(THE PROBLEM)
Could you copy each line of the entries that contains "with"?
※
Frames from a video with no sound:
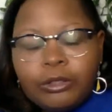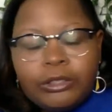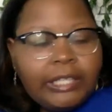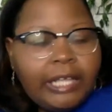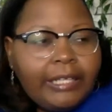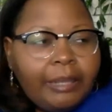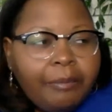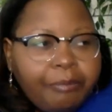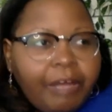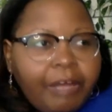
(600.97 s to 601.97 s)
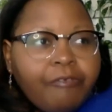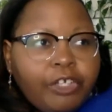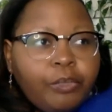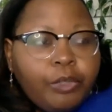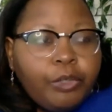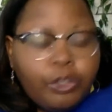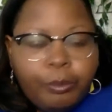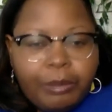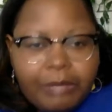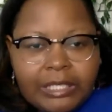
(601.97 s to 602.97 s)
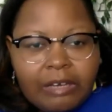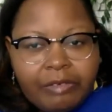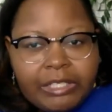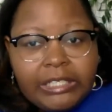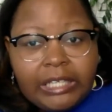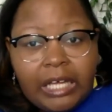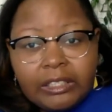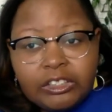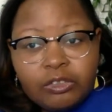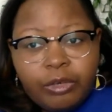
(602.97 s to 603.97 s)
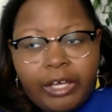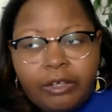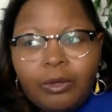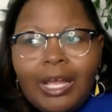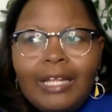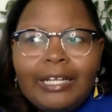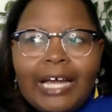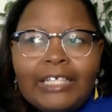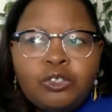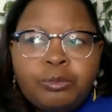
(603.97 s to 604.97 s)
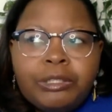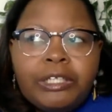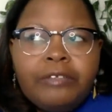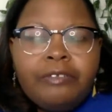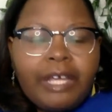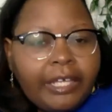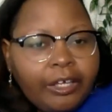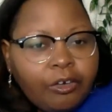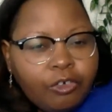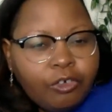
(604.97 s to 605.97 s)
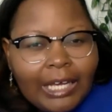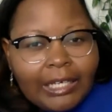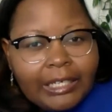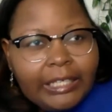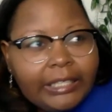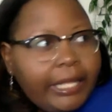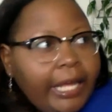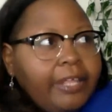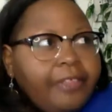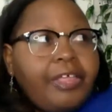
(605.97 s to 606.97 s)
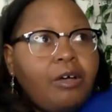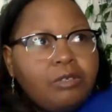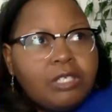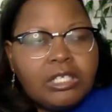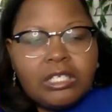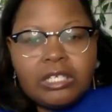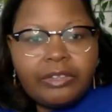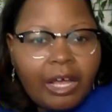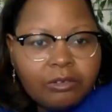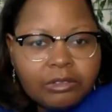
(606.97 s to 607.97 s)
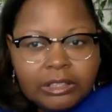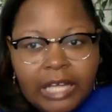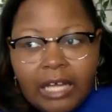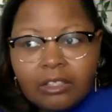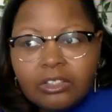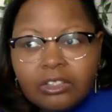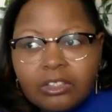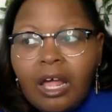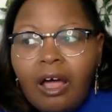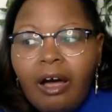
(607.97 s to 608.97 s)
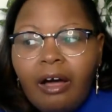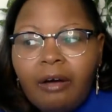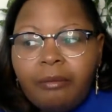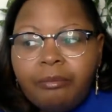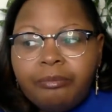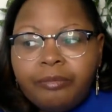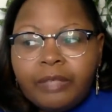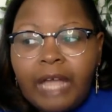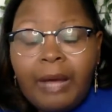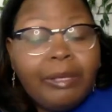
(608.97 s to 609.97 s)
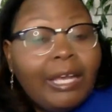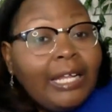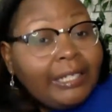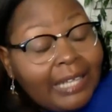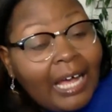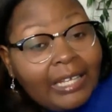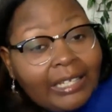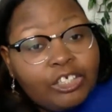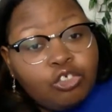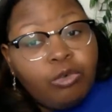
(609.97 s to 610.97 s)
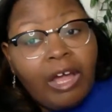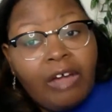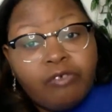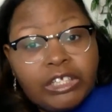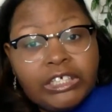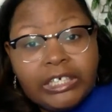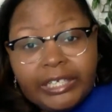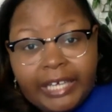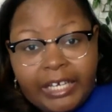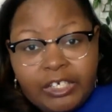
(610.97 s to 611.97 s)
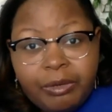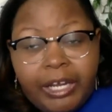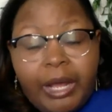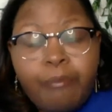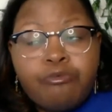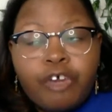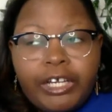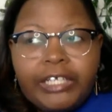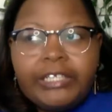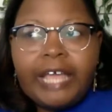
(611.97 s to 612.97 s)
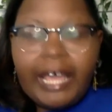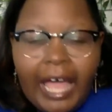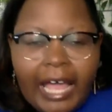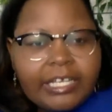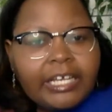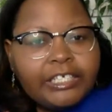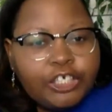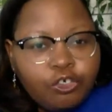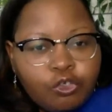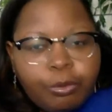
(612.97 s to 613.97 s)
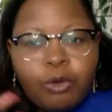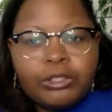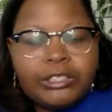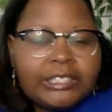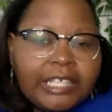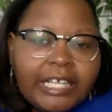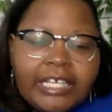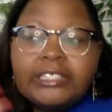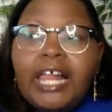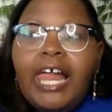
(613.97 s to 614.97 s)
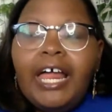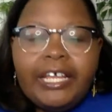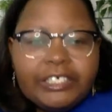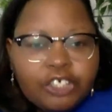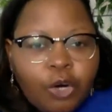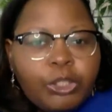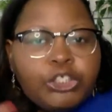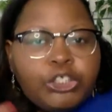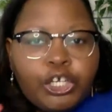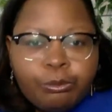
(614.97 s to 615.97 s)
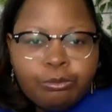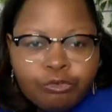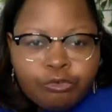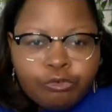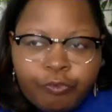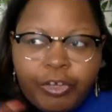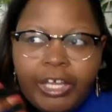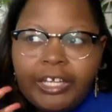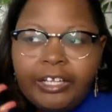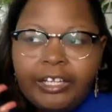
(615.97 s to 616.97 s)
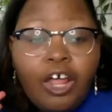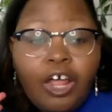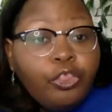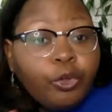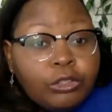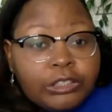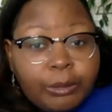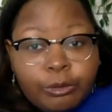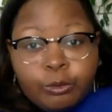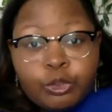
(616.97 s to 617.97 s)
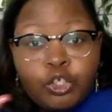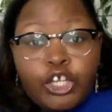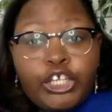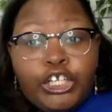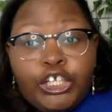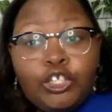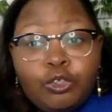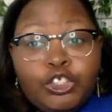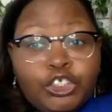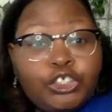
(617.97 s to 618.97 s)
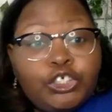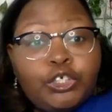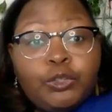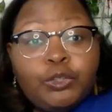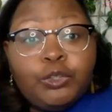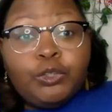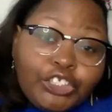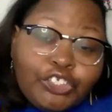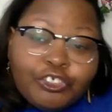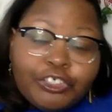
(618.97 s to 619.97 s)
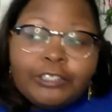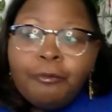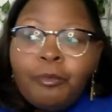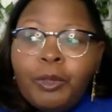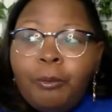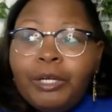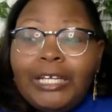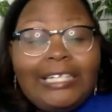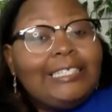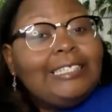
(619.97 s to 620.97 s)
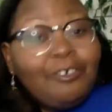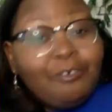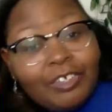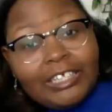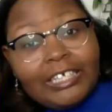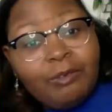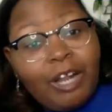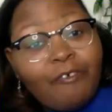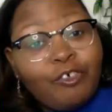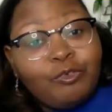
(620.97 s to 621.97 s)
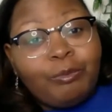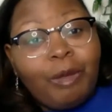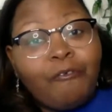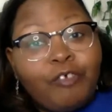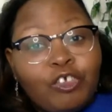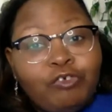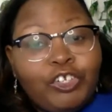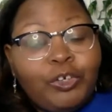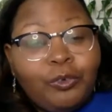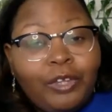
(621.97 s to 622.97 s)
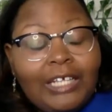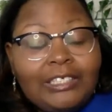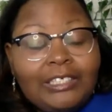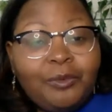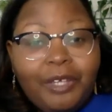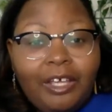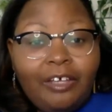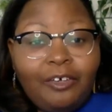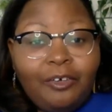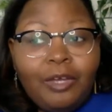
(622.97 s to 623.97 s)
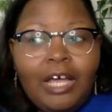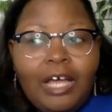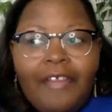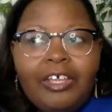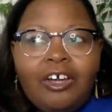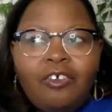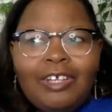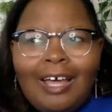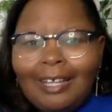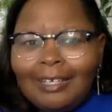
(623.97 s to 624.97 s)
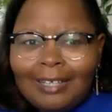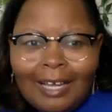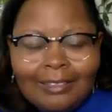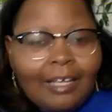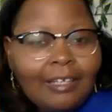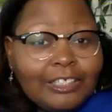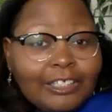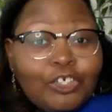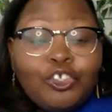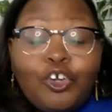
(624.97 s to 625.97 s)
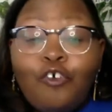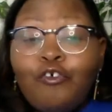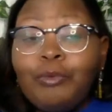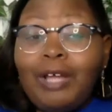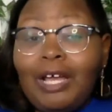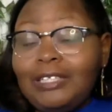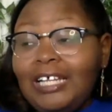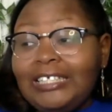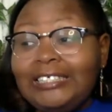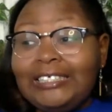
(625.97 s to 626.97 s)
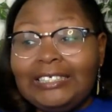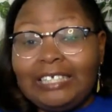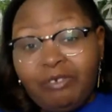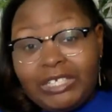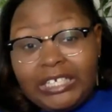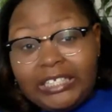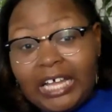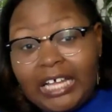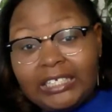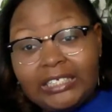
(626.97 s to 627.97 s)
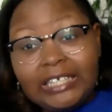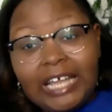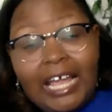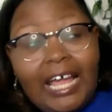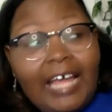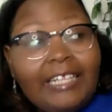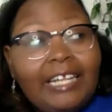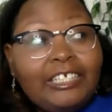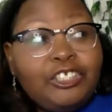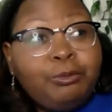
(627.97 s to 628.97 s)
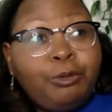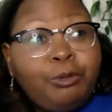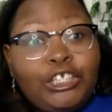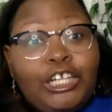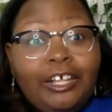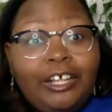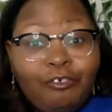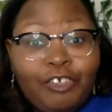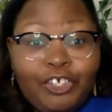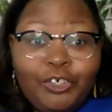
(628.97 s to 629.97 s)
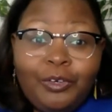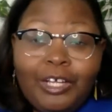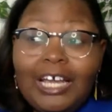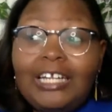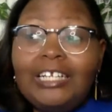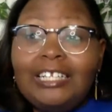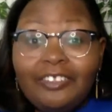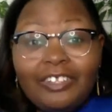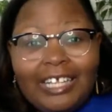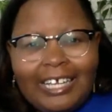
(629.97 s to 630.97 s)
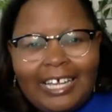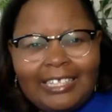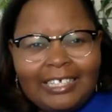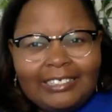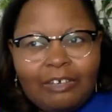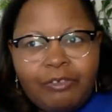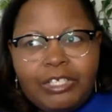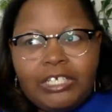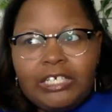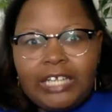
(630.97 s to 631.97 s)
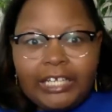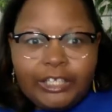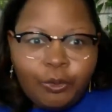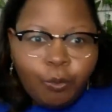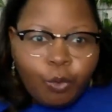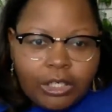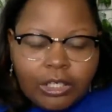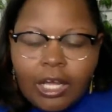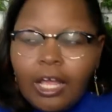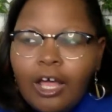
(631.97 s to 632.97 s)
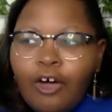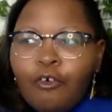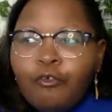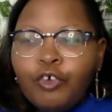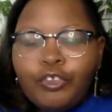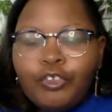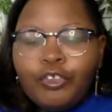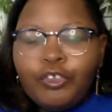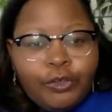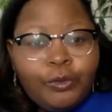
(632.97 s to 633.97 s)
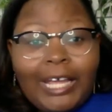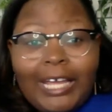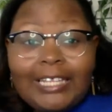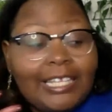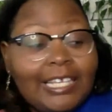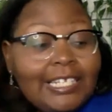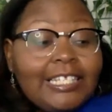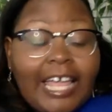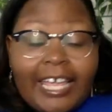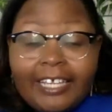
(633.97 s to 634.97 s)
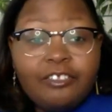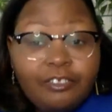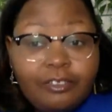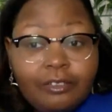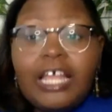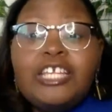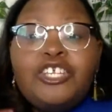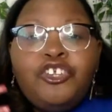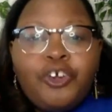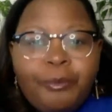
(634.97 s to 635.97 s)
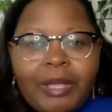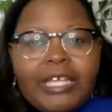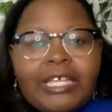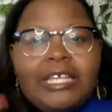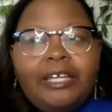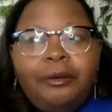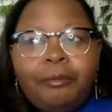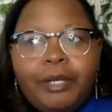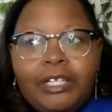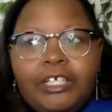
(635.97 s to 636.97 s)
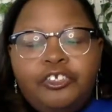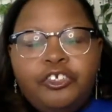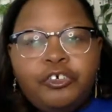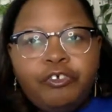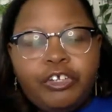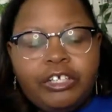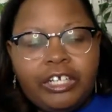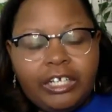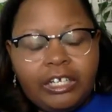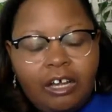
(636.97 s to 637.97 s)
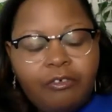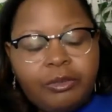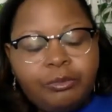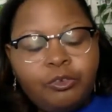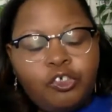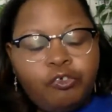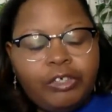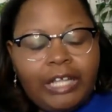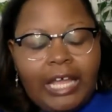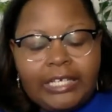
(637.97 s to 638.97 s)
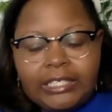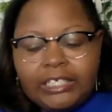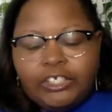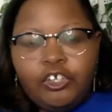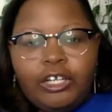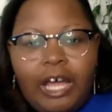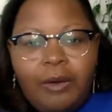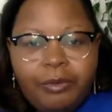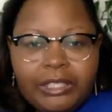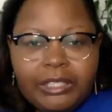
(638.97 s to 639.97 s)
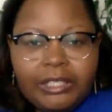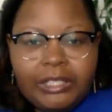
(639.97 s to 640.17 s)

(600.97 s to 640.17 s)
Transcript: that. That video alone made me $17 through Kel. Now I do believe that Kel, you're not going to get like thousands and thousands of dollars. I mean, not unless you have really good engagement. And I'm praying that as I continue to post these things, it's going to improve and those numbers will start getting closer to the 100s. But it's definitely my first video that I did with Kel, I think I only got like $9. So to go from $9 to $17, and then I just posted another video and I got another like I think $17.91 for the video. Like this, like you're making money, you're getting comfortable, you're relaxing, you're allowing yourself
※
(THE COMPLETED TASK)
Frames from a video with no sound:
Transcript: that. That video alone made me $17 through Kel. Now I do believe that Kel, you're not going to get like thousands and thousands of dollars. I mean, not unless you have really good engagement. And I'm praying that as I continue to post these things, it's going to improve and those numbers will start getting closer to the 100s. But it's definitely my first video that I did with Kel, I think I only got like $9. So to go from $9 to $17, and then I just posted another video and I got another like I think $17.91 for the video. Like this, like you're making money, you're getting comfortable, you're relaxing, you're allowing yourself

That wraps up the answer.